(Collected data)
=====

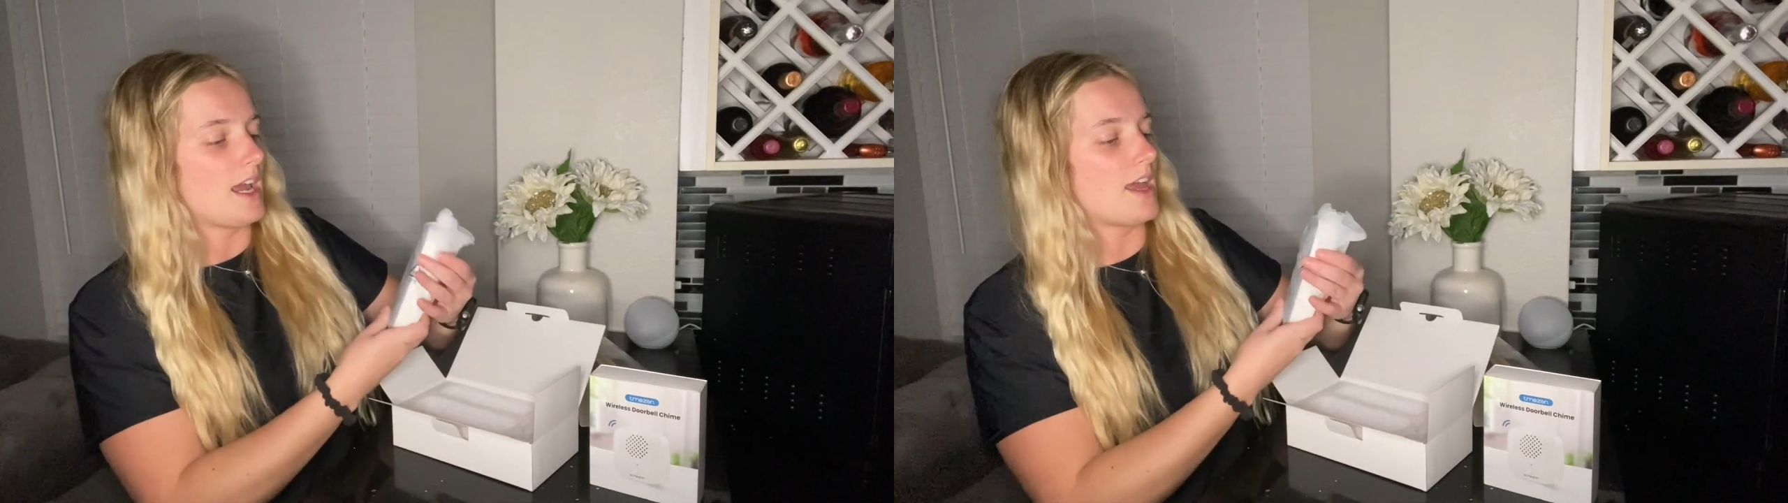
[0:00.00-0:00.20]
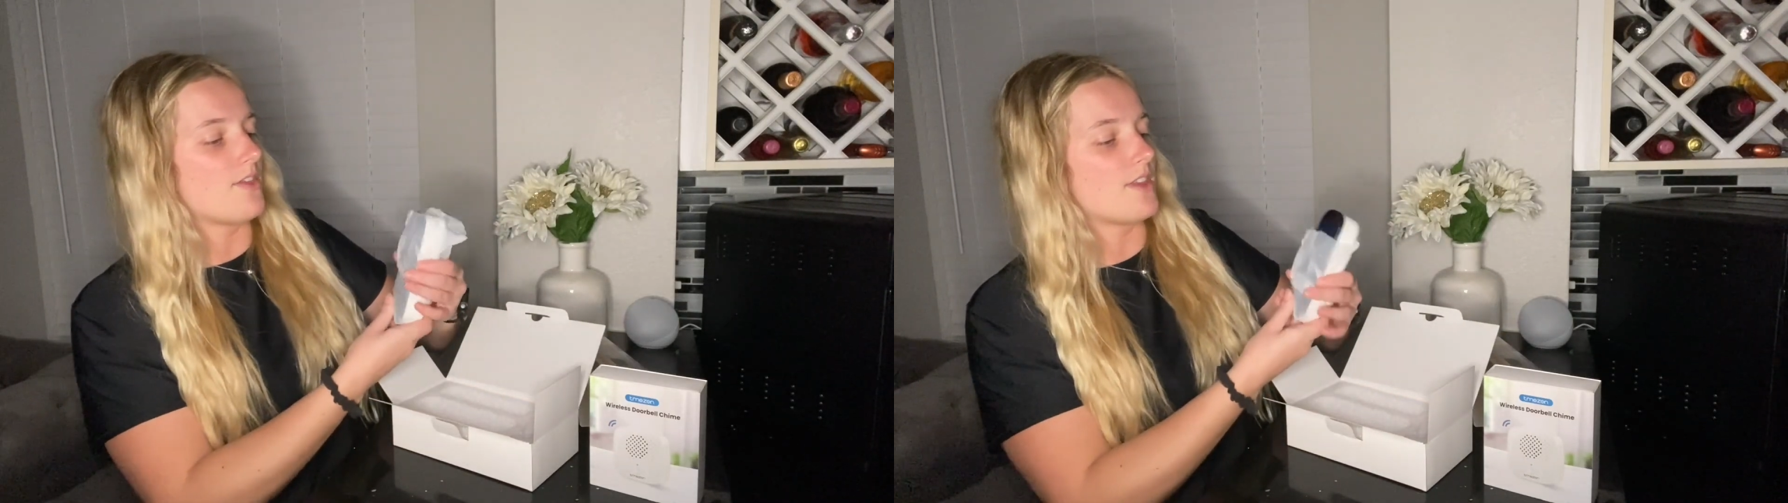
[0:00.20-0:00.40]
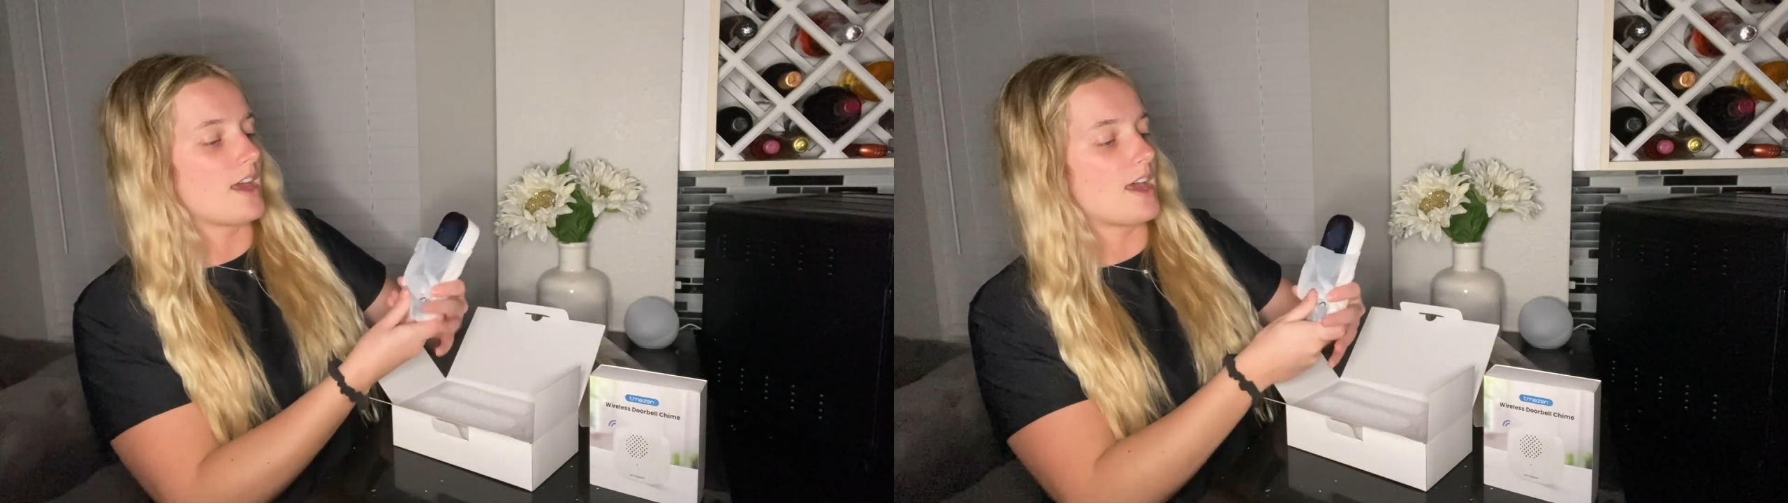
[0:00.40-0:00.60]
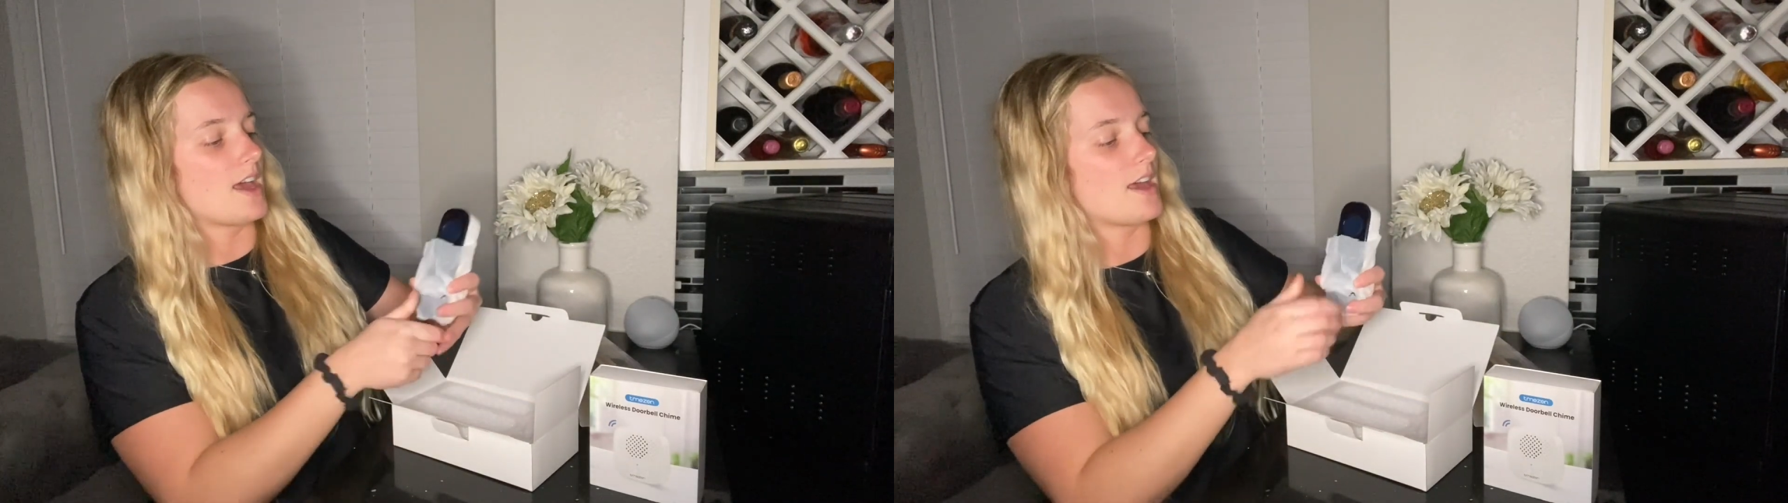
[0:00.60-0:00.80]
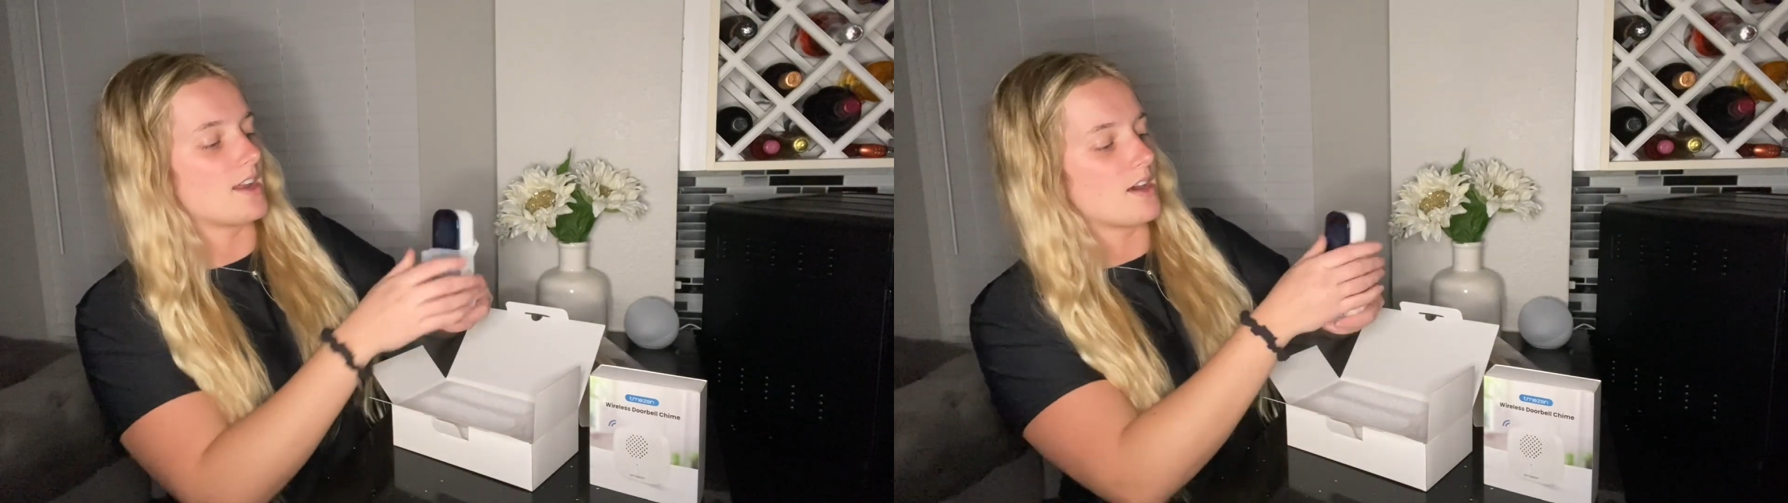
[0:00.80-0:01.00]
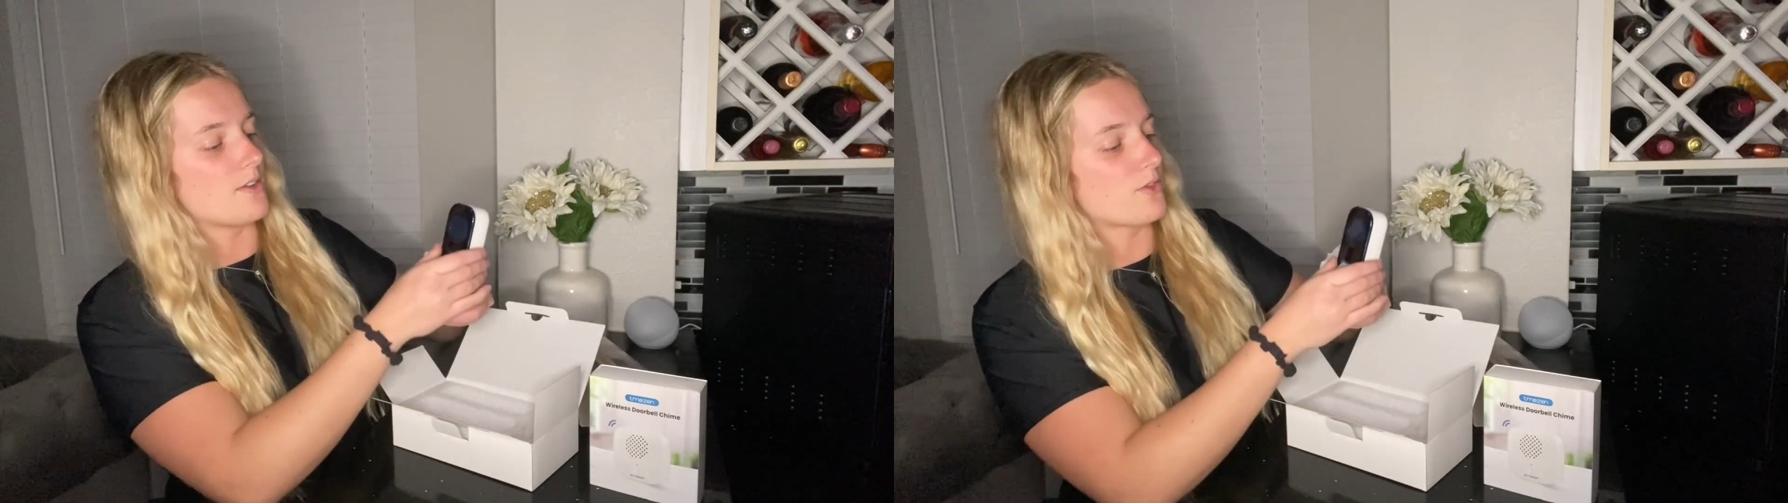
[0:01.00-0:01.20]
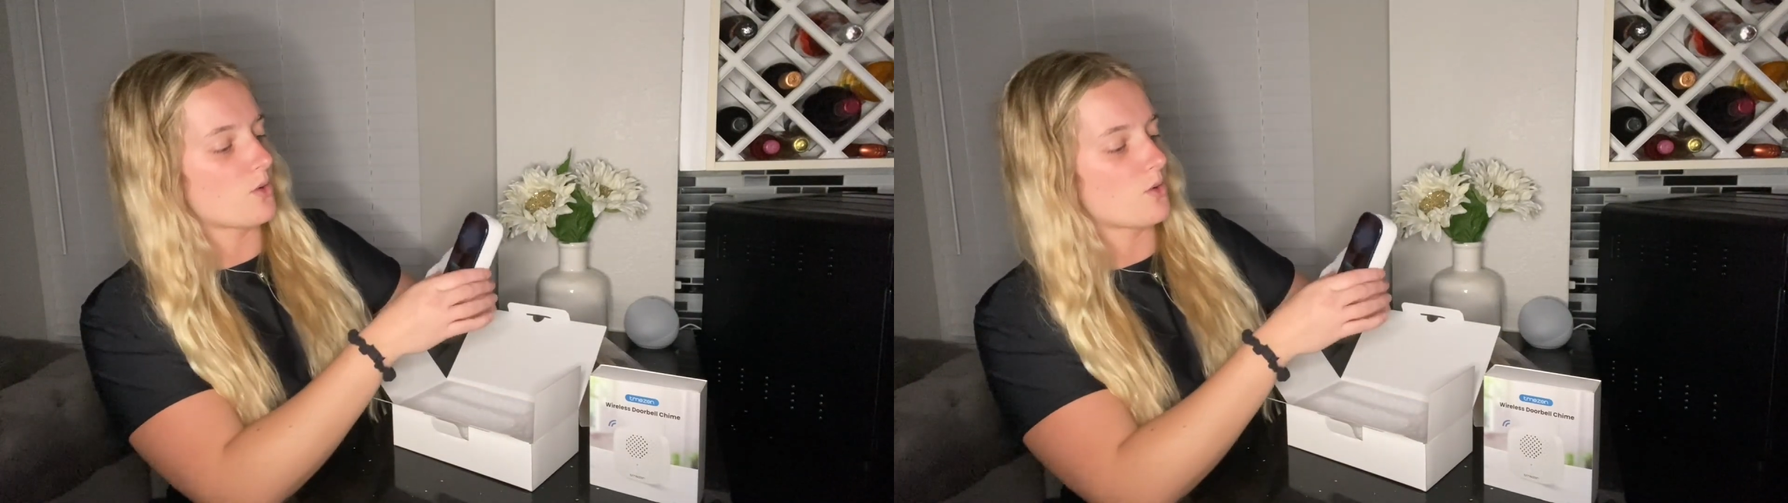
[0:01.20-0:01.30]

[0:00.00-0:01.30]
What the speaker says: And then of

=====

Since the pictures are not wanted, write out the rest of the data exactly as it reads.

__Expected answer__.
[0:00.00-0:00.20]
[0:00.20-0:00.40]
[0:00.40-0:00.60]
[0:00.60-0:00.80]
[0:00.80-0:01.00]
[0:01.00-0:01.20]
[0:01.20-0:01.30]

[0:00.00-0:01.30]
What the speaker says: And then of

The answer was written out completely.